WHAT YOU WILL DO: Transcribe the data that follows without changing a word, and omit the pictures.

Dataset entries
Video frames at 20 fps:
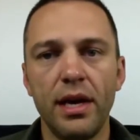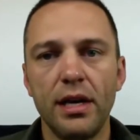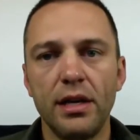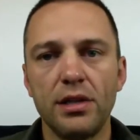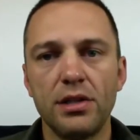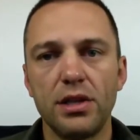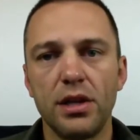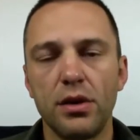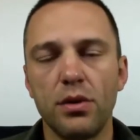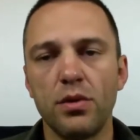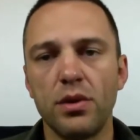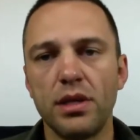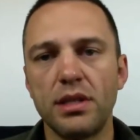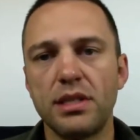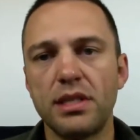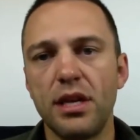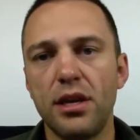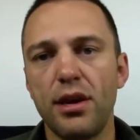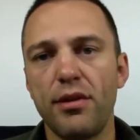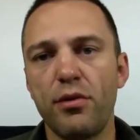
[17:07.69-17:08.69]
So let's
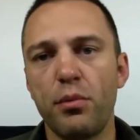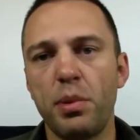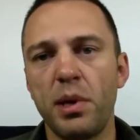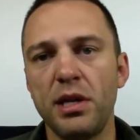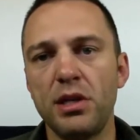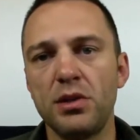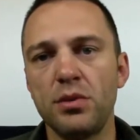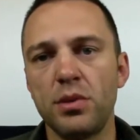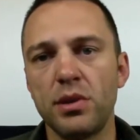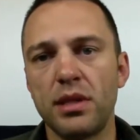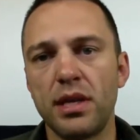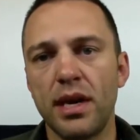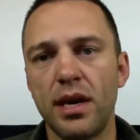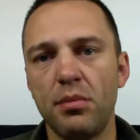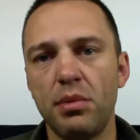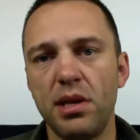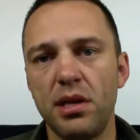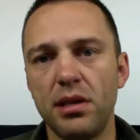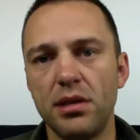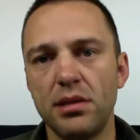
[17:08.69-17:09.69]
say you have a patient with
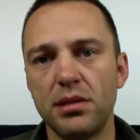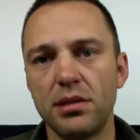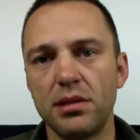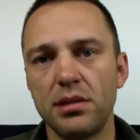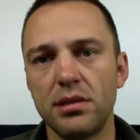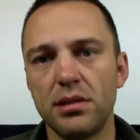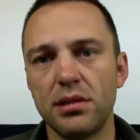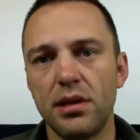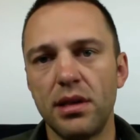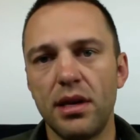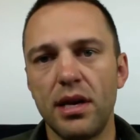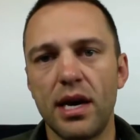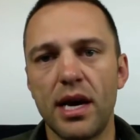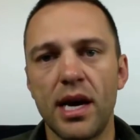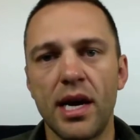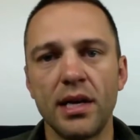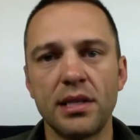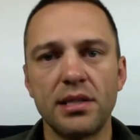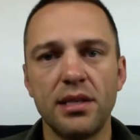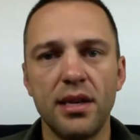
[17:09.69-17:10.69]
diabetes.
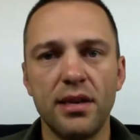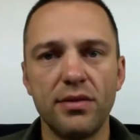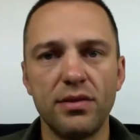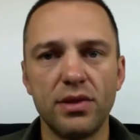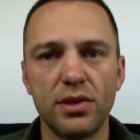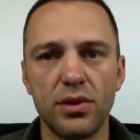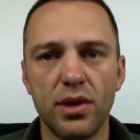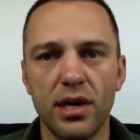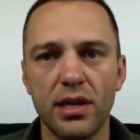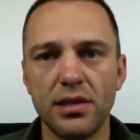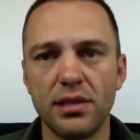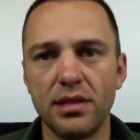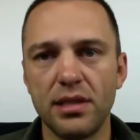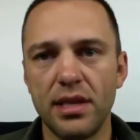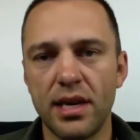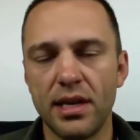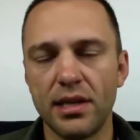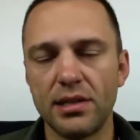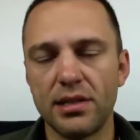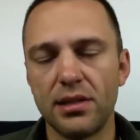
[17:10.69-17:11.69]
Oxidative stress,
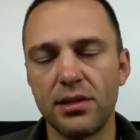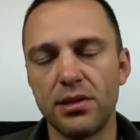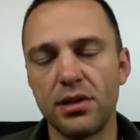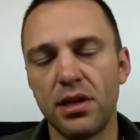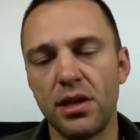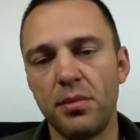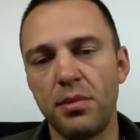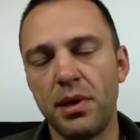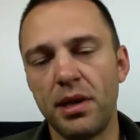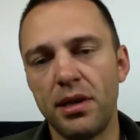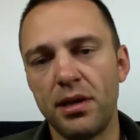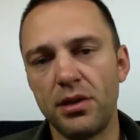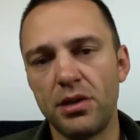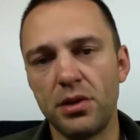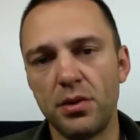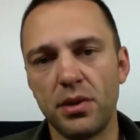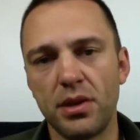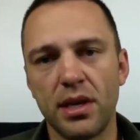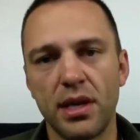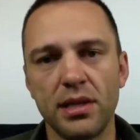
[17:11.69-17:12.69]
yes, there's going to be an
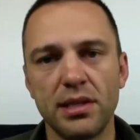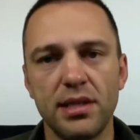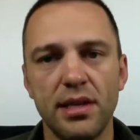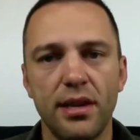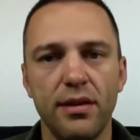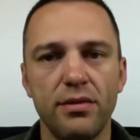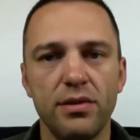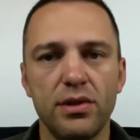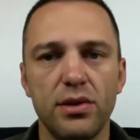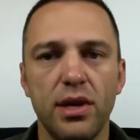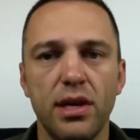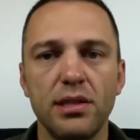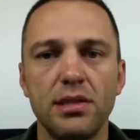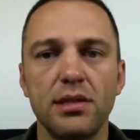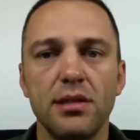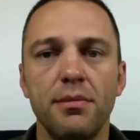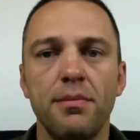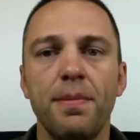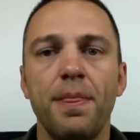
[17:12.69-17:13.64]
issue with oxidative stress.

COMPLETED TASK:
Video frames at 20 fps:
[17:07.69-17:08.69]
So let's
[17:08.69-17:09.69]
say you have a patient with
[17:09.69-17:10.69]
diabetes.
[17:10.69-17:11.69]
Oxidative stress,
[17:11.69-17:12.69]
yes, there's going to be an
[17:12.69-17:13.64]
issue with oxidative stress.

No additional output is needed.